Aussi, dans les FTM et résidences sociales, les résidents ne s’acquittent pas seulement d’un loyer et de charge comme tout locataire, mais également de prestations qui ont la particularité d’être obligatoires. Ces FTM et résidences jouissent d’un statut hybride entre l’hôtel et le logement. Ainsi, chaque résident doit s’acquitter obligatoirement de la prestation “draps”. Dans les faits, beaucoup se plaignent que les entreprises privées de pressing traitent les draps des foyers après leurs autres marchés pour les hôpitaux, EHPAD et autres et que la qualité du service les concernant serait déplorable. Beaucoup préfèrent laver leurs draps par eux-même mais restent contraints de payer la prestation. La prestation mobilier est conséquente alors même que les quelques meubles, un lit, une table, une chaise, un frigo et une plaque électrique sont amortis assez rapidement. Si une plaque électrique tombe en panne plus de deux fois, le résident doit la repayer alors même qu’il paye cette prestation “mobilier” ! Ils doivent également s’acquitter d’une redevance obligatoire “accompagnement social” de 20 euros par mois qui généralement dans les témoignages recueillis des résidents se limite à l’aide à la constitution des dossiers APL ! Les gestionnaires, type AFOMA, ADEF et bien d’autres financent ainsi leur personnel sur place. Ces différentes prestations sont fixées par un comité de pilotage de l’État via les préfectures de régions. Mais comment ces marchés sont établis ? Avec quel plafond et quels justificatifs ? Pourquoi les représentants des résidents ne sont-ils pas pleinement associés démocratiquement à ces prises de décisions ? L’opacité et l’absence de démocratie sociale dans la gestion des FTM et Résidences sociales sont d’un autre âge !  

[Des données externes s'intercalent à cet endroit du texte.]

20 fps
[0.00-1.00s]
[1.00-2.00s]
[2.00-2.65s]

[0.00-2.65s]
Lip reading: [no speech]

C’est à tous ces dysfonctionnements et discriminations, que cette proposition de loi tente de répondre par : 

  • la création d’une catégorie “résidence pour travailleurs isolés” pour garantir la pérennité d’une offre de logement adaptée aux travailleurs isolés (aux côtés des résidences familles, résidence accueil)
  • l’ouverture aux résidents du droit à un contrat de bail de droit commun, pour leur garantir les mêmes droits qu’aux autres locataires, notamment en cas d’hébergement d’un tiers, d’impayés, de résiliation judiciaire, de vente, de destruction et d’insalubrité.

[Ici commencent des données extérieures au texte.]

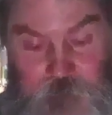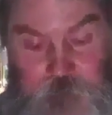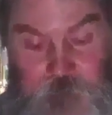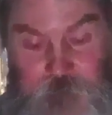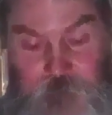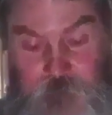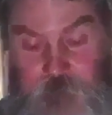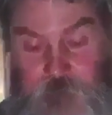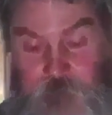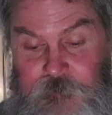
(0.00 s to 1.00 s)

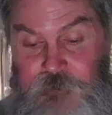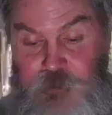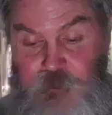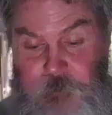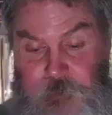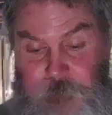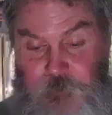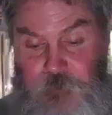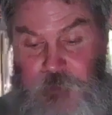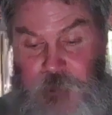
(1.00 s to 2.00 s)
Because
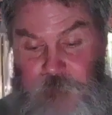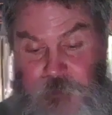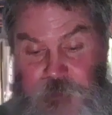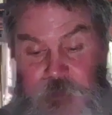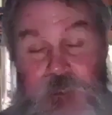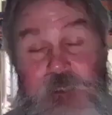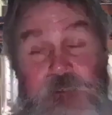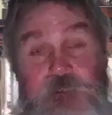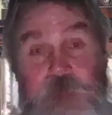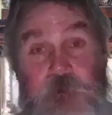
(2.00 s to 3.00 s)
the Jewish people
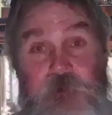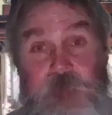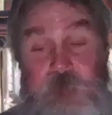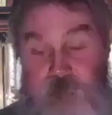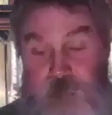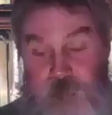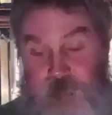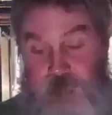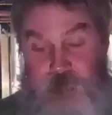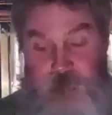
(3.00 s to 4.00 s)
will not recognize his
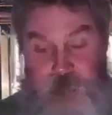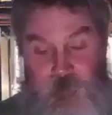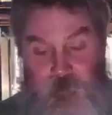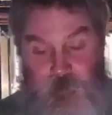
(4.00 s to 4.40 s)
prophet.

  • l’obligation d’établir des espaces collectifs dédiés à la vie sociale collective dans les foyers et résidences. 
  • la démocratisation de la gestion des logements-foyers, d’une part en assurant un vote pour l’élection des membres du Comité de résidents sans intervention ou entrave de la part des gérants en instaurant une sanction ; d’autre part en garantissant la tenue d’une réunion annuelle des Comités de résidents au sein d’un organisme gestionnaire de plus de 10 résidents ainsi qu’une réunion en cas de projet concernant l’ensemble des logements-foyers.
  • la définition des conditions de fixation des loyers et charges et l’abandon des prestations obligatoires.